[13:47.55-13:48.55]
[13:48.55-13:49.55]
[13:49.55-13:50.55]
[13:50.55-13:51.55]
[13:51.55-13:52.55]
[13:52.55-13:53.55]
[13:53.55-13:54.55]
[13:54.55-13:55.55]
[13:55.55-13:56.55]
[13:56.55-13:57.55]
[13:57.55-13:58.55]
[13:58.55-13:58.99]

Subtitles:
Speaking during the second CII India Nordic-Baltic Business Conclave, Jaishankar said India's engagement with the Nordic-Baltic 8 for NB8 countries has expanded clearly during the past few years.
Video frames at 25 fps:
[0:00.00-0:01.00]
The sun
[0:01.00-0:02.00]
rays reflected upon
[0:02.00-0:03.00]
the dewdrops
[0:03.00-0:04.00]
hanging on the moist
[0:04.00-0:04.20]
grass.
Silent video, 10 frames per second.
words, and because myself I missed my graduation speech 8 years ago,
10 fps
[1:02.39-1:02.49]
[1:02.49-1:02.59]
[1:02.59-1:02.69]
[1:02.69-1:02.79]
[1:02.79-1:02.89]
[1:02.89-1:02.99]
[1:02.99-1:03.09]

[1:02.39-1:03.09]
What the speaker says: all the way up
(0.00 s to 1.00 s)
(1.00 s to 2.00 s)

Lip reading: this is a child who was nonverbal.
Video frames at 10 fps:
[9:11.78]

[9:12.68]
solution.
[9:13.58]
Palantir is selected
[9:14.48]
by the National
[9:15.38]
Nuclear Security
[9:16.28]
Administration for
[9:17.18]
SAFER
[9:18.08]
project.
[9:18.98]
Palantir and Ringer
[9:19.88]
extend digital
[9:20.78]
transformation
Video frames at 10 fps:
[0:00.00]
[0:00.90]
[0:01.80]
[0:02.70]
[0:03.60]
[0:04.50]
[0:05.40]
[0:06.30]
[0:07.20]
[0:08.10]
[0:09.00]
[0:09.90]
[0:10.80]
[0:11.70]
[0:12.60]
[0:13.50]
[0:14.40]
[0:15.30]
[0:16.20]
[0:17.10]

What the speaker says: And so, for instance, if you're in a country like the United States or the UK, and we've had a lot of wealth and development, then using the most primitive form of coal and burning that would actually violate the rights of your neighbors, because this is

» Work instructions
Across the entries above, find each line with the word "What" and please copy it out.

» Task result
What the speaker says: all the way up
What the speaker says: And so, for instance, if you're in a country like the United States or the UK, and we've had a lot of wealth and development, then using the most primitive form of coal and burning that would actually violate the rights of your neighbors, because this is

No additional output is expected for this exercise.